[WHAT IS NEEDED] Each line below needs to be returned exactly. Skip any picture.

___ PROVIDED DATA ___

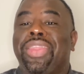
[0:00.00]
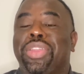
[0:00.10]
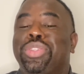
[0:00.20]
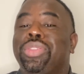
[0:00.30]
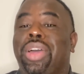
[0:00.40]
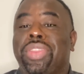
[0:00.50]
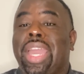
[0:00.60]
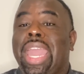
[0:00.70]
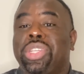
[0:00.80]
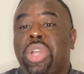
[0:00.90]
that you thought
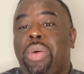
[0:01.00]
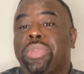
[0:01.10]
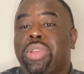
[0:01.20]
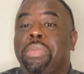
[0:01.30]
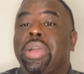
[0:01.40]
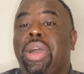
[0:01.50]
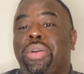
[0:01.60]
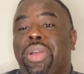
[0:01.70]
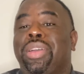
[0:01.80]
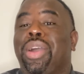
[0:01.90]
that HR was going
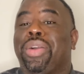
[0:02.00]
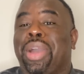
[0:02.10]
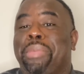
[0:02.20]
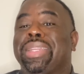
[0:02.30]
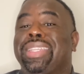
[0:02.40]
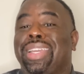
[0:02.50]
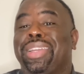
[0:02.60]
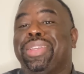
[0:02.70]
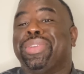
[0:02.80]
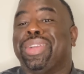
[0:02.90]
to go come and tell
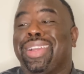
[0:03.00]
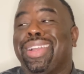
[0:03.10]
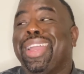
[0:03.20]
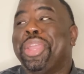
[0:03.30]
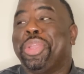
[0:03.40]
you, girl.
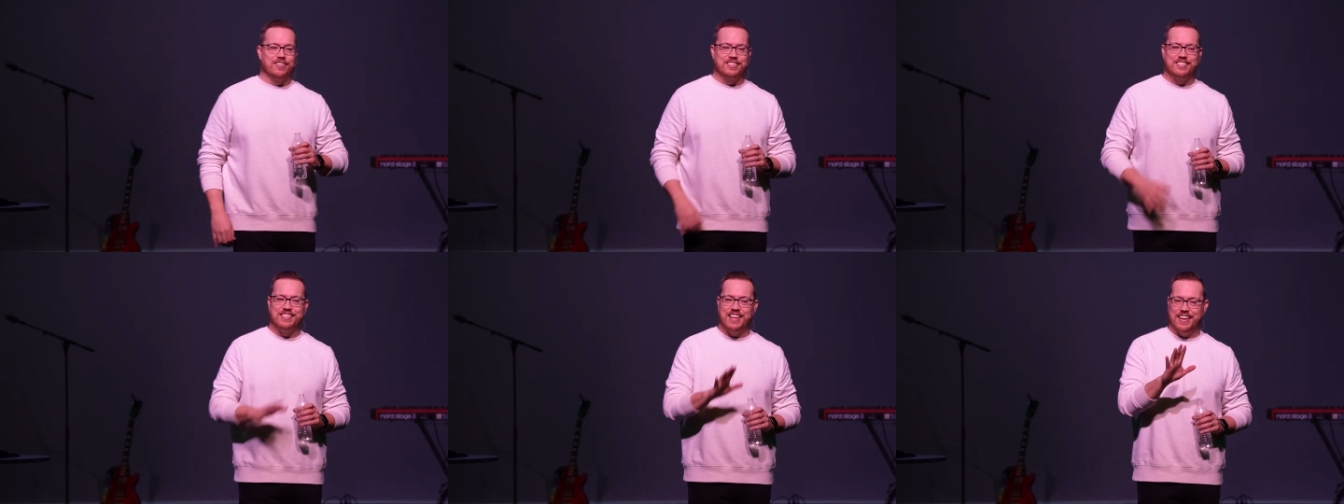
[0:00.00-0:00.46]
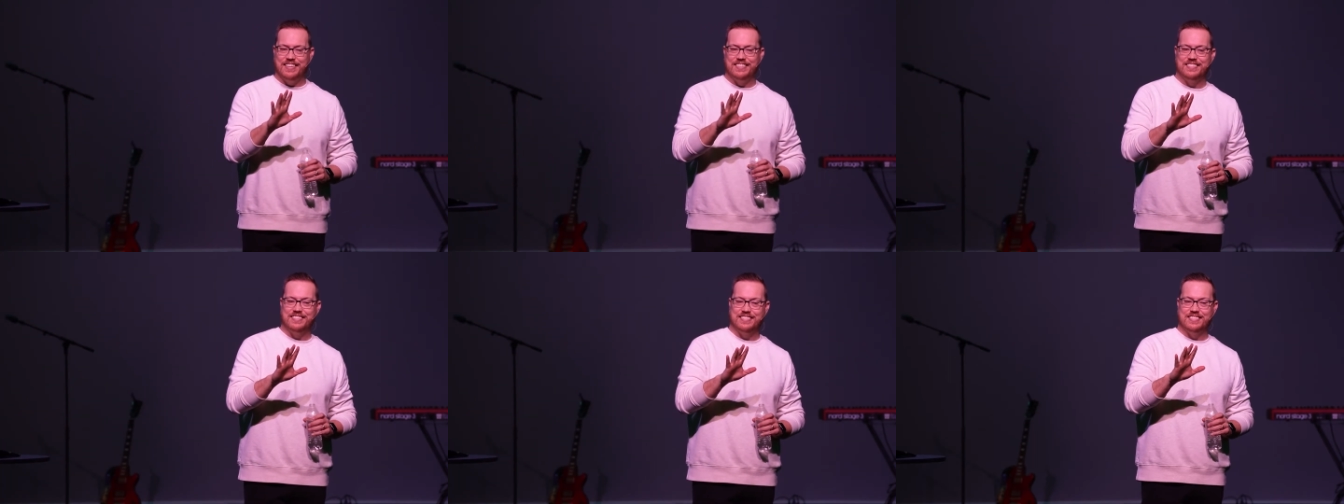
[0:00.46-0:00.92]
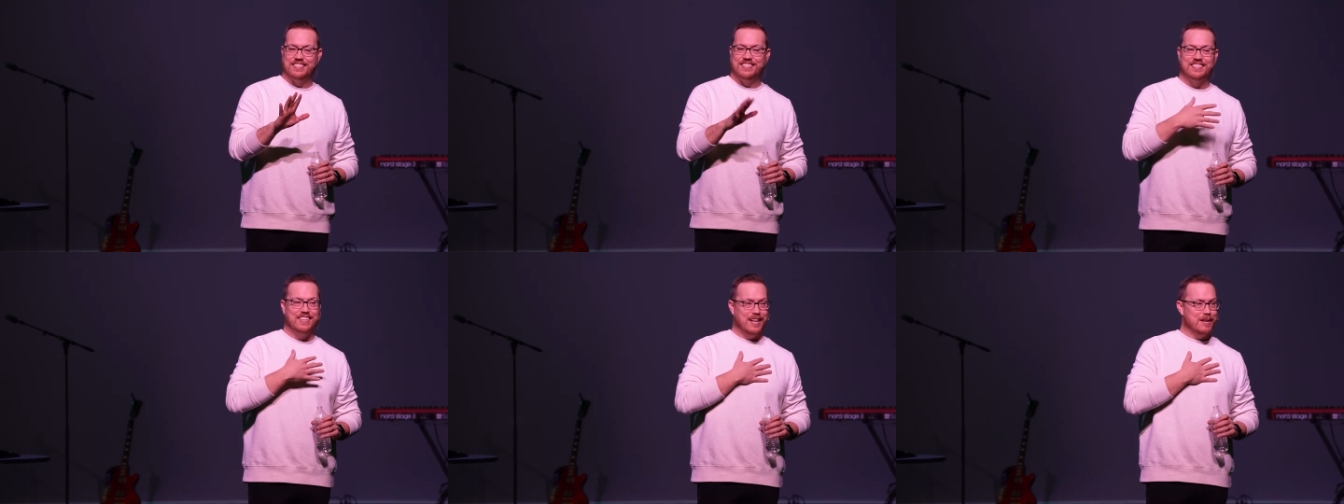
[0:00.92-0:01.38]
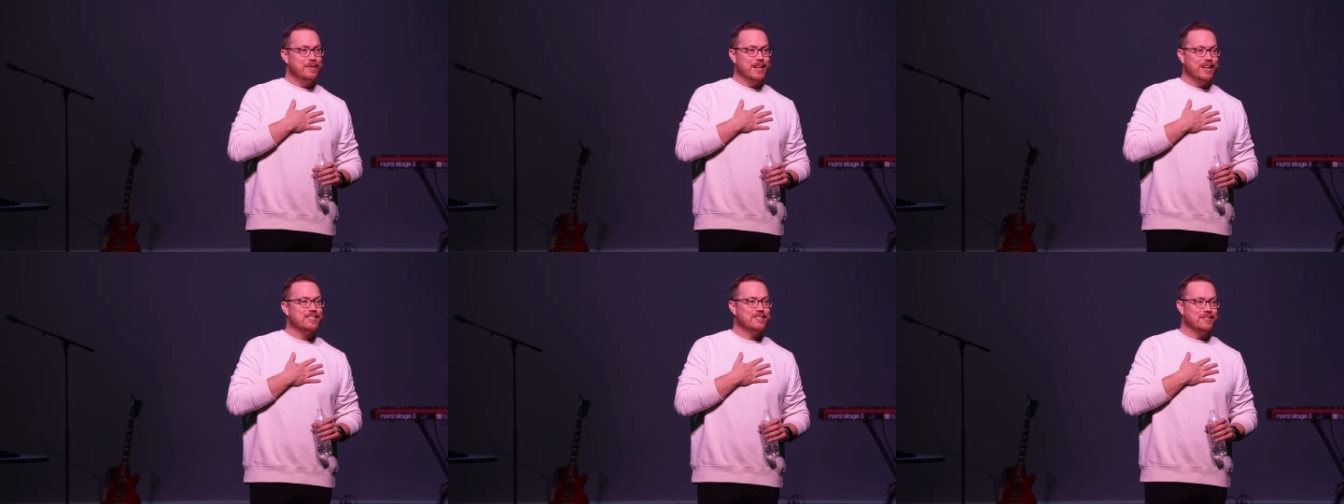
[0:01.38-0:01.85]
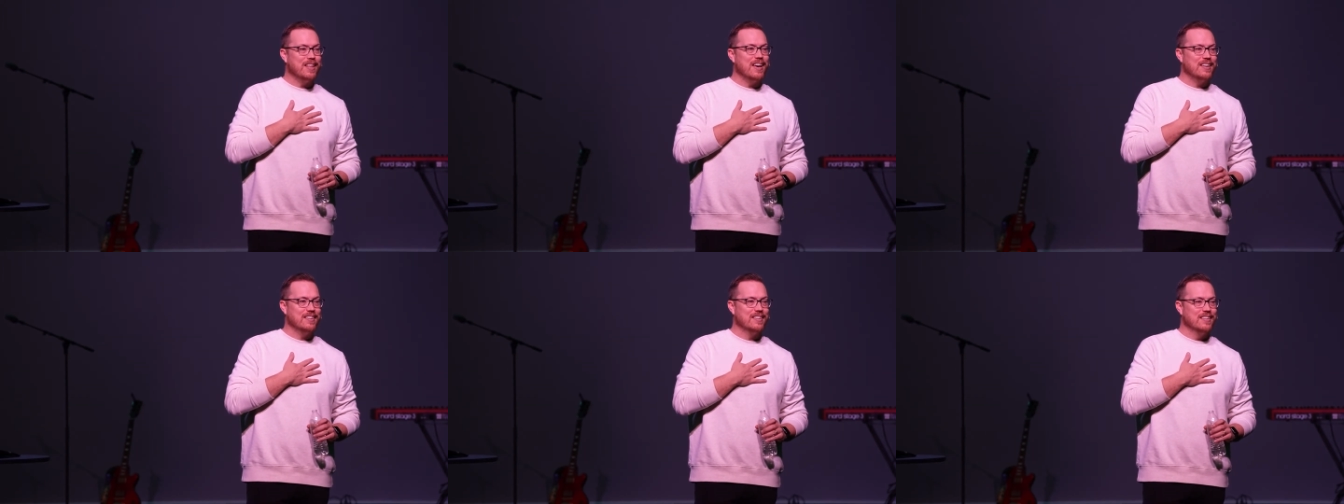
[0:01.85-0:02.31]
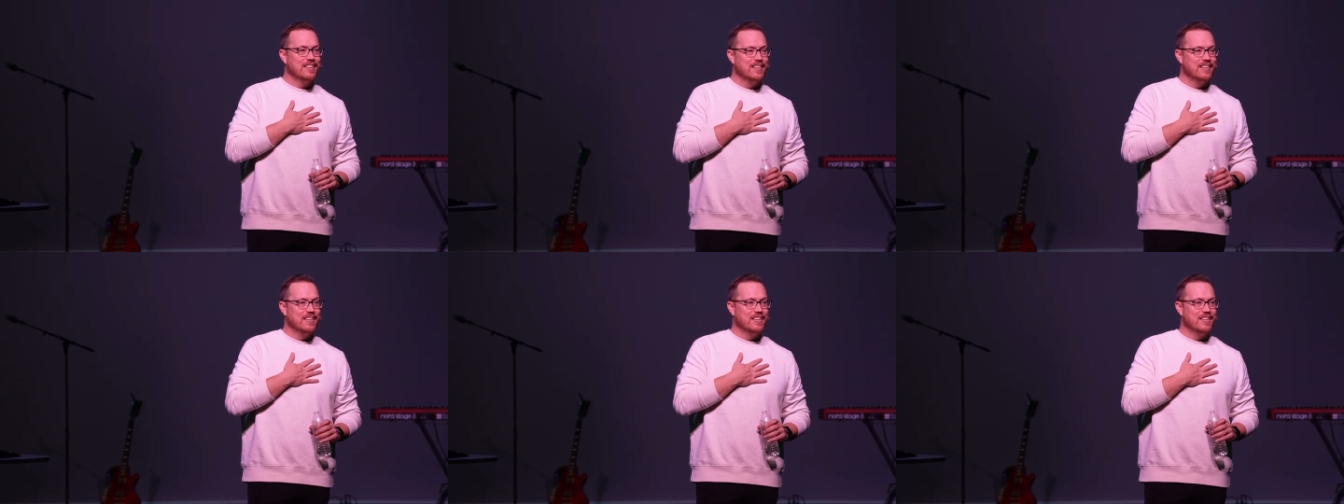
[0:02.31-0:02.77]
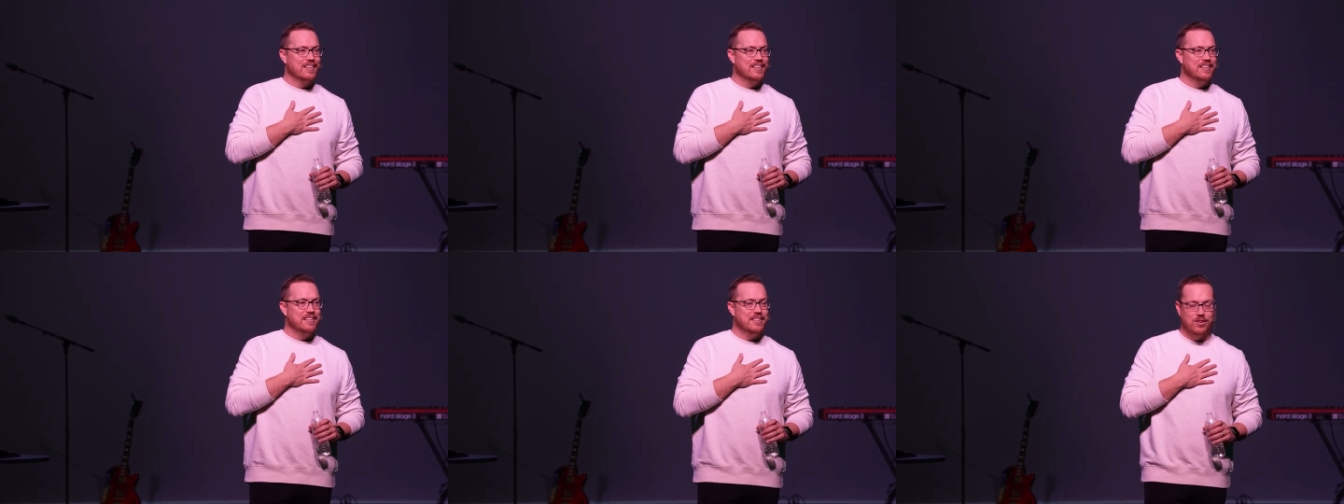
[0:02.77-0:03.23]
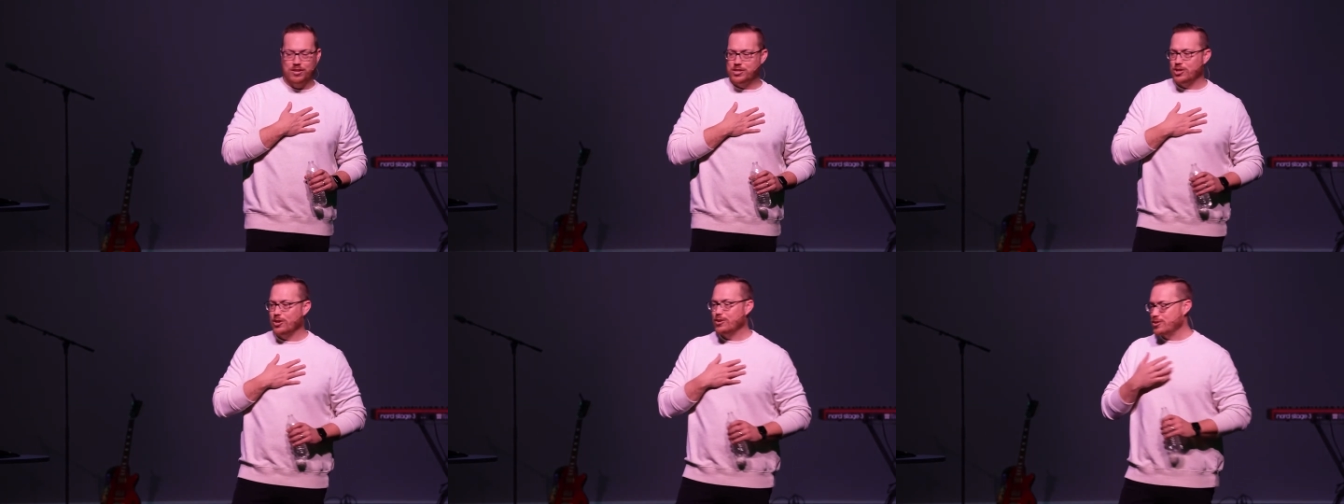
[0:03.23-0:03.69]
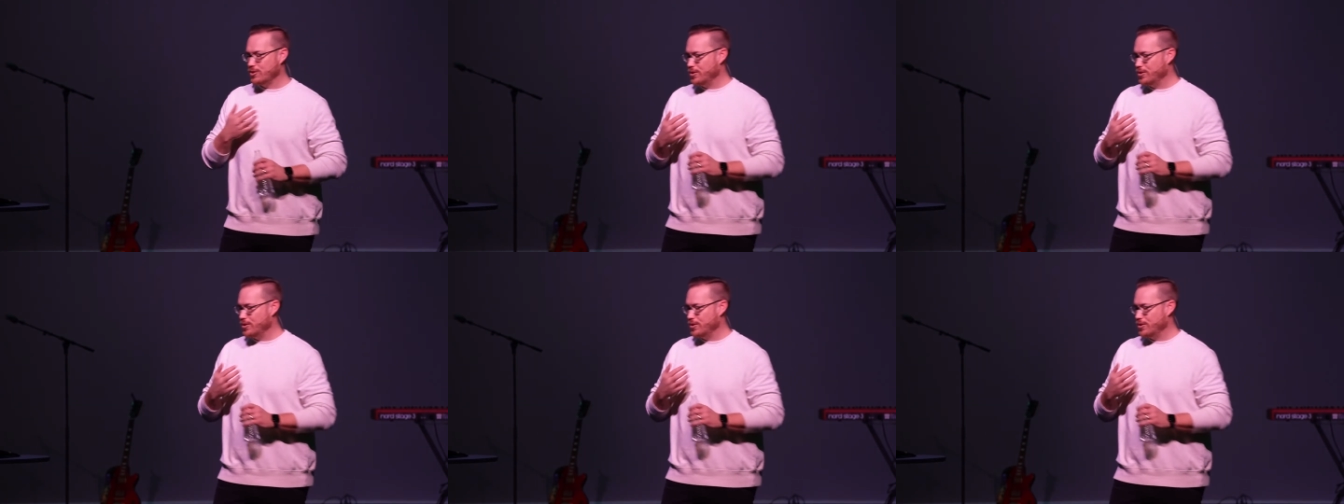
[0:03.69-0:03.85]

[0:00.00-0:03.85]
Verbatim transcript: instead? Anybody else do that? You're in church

___

[ANSWER TO THIS PROBLEM]
[0:00.00]
[0:00.10]
[0:00.20]
[0:00.30]
[0:00.40]
[0:00.50]
[0:00.60]
[0:00.70]
[0:00.80]
[0:00.90]
that you thought
[0:01.00]
[0:01.10]
[0:01.20]
[0:01.30]
[0:01.40]
[0:01.50]
[0:01.60]
[0:01.70]
[0:01.80]
[0:01.90]
that HR was going
[0:02.00]
[0:02.10]
[0:02.20]
[0:02.30]
[0:02.40]
[0:02.50]
[0:02.60]
[0:02.70]
[0:02.80]
[0:02.90]
to go come and tell
[0:03.00]
[0:03.10]
[0:03.20]
[0:03.30]
[0:03.40]
you, girl.
[0:00.00-0:00.46]
[0:00.46-0:00.92]
[0:00.92-0:01.38]
[0:01.38-0:01.85]
[0:01.85-0:02.31]
[0:02.31-0:02.77]
[0:02.77-0:03.23]
[0:03.23-0:03.69]
[0:03.69-0:03.85]

[0:00.00-0:03.85]
Verbatim transcript: instead? Anybody else do that? You're in church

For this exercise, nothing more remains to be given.